Whether a new management team can revive such an ailing business, even if editorial policy and management improves (which is one of the issues apparently) is surely doubtful.

Blancco Technology Group (BLTG) has been in turmoil for a couple of years. Results for the year to June were published today. They changed the nature of the business to focus on software for “erasure” and “mobile phone diagnostics” and new management was put in place a couple of years ago. But today’s announcement makes grim reading. The Chairman, Rob Woodward, spells it out to begin with by saying: “2017 has been a year of substantial challenges for the Group, with the business performing far below our expectations”, But he does say: “However, the underlying strengths of Blancco remain in place and I am confident that these, together with the significant number of remedial actions we are taking, will restore a sustainable growth trajectory and build long-term shareholder value”.

But the detail makes for horrific reading. For example: “During April the Group undertook a review of cash flow forecasts and identified anticipated pressure on the cash position of the Group.  This pressure was caused by the non-collection of £3.5 million of outstanding receivables relating to a sale booked in June 2016 and a sale booked in December 2016, and costs associated with past acquisition activity, including earn-outs and M&A advisory fees”; and “On 4 September 2017 the Group announced the reversal of two contracts totalling £2.9 million booked as revenue during June 2017, following a number of matters being brought to the Board’s attention”. As a result the 2016 accounts have been restated.

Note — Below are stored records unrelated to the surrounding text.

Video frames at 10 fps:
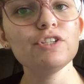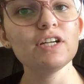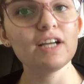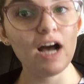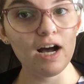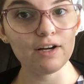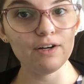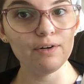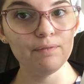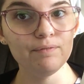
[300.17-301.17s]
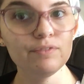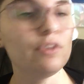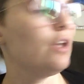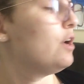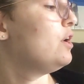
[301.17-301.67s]
Chicago
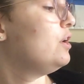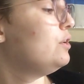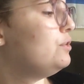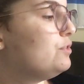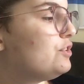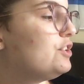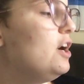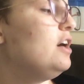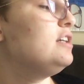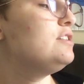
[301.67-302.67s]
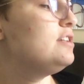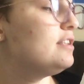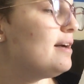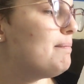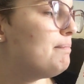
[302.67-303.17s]
whose dog to
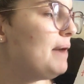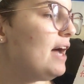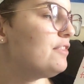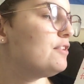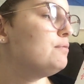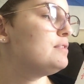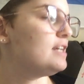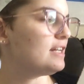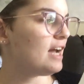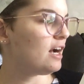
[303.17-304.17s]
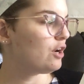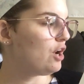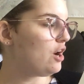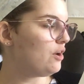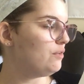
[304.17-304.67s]
the bathroom did not
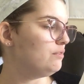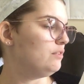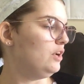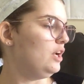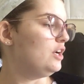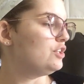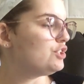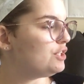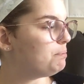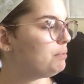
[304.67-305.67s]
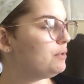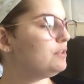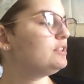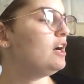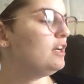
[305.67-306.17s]
go. She
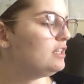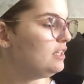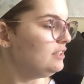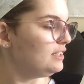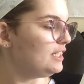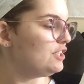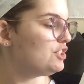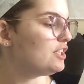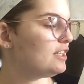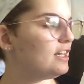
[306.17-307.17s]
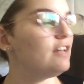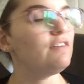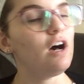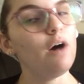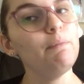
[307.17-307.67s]
pulled on the leash, gave
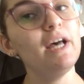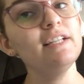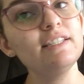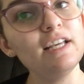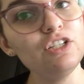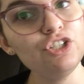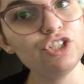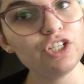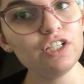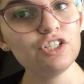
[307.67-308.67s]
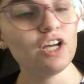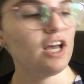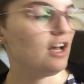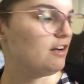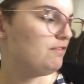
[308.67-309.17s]
up and said sheesh,
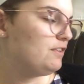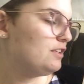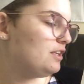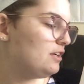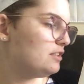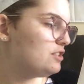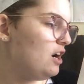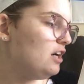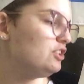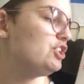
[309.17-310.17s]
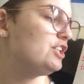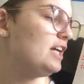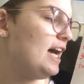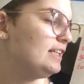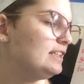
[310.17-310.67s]
for the dog
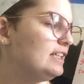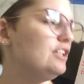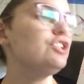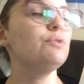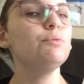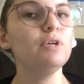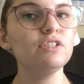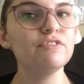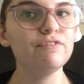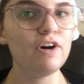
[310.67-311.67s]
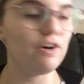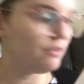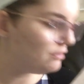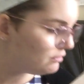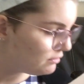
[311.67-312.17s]
she had leashed was
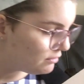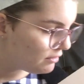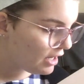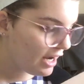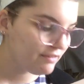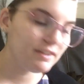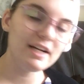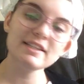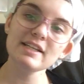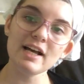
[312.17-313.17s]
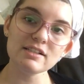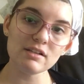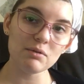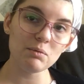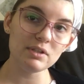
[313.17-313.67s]
foe. I forgot the S
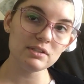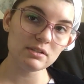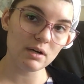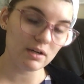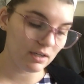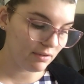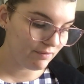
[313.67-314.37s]
on was, sorry.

In addition, the new interim CFO, Simon Herrick, was appointed interim CEO and the former CEO departed.

Last year’s accounts were full of adjustments and the complexity compounded by the number of disposals and acquisitions. This year is not much different, and they even report “adjusted cash flows”. I always thought cash was cash, but apparently not. But the share price perked up somewhat – up 30% at 72p at the time of writing after a long decline. The company does seem to have some interesting technology but whether all the problems have now been revealed we do not know. The Chairman is sticking around after previously announcing his departure but they are still looking for a new CEO.

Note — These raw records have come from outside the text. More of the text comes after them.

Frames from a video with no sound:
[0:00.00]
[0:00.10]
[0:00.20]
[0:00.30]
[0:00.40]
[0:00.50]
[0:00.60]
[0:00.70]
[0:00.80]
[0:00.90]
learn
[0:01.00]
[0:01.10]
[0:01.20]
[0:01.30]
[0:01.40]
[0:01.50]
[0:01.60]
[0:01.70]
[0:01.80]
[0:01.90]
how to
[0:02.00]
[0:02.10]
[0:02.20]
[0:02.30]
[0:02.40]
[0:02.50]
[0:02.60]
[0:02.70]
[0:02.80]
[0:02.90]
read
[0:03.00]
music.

I would not care to predict the future for this business. But one question worth asking is “what were the auditors doing last year?”. Revenue recognition is often a problem in this kind of company and it looks like a case of sales proving to be fictitious when some questions were asked about them. This is yet another example of the audit profession falling down on the job which we have seen so many times before. Shareholders in Blannco should consider asking for the Financial Conduct Authority (FCA) to undertake an investigation into the audits of this company. The auditors last year were KPMG.

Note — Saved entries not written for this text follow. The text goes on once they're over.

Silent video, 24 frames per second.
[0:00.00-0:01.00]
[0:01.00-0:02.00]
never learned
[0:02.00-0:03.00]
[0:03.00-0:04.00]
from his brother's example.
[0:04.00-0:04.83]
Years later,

Intercede (IGP) issued a profit warning yesterday in a Trading Update. A large order for its identity software solution that was expected will not now be received until the next financial year. Other orders are also apparently being delayed. As a result, revenue growth this year will be below market expectations. The share price fell yesterday and today and is 34p at the time of writing.

I first commented on Intercede back in 2011 when ShareSoc ran a campaign against the remuneration scheme in the company. The share price then was about 60p. It briefly went over 200p in 2014, on hopes of real growth in revenue and profits but then steadily declined before this latest announcement. In reality this company is a consistent under-performer. It operates in what should be a hot sector (personal id security) but never seems able to capitalise on its interesting technology in a growing market. Change is made difficult as Richard Parris runs it as “Executive Chairman”, assisted by his wife who is also employed in the business. An example of a “lifestyle” business, not uncommon on AIM, where the directors extract signficant sums while the business goes nowhere in particular.

This company would probably be worth a lot more than the current market cap to a trade buyer who could exploit the technology and improve the sales and marketing. What’s the chance of that happening? Not much I would guess.

Note: the writer has trivial holdings in Blancco and Intercede.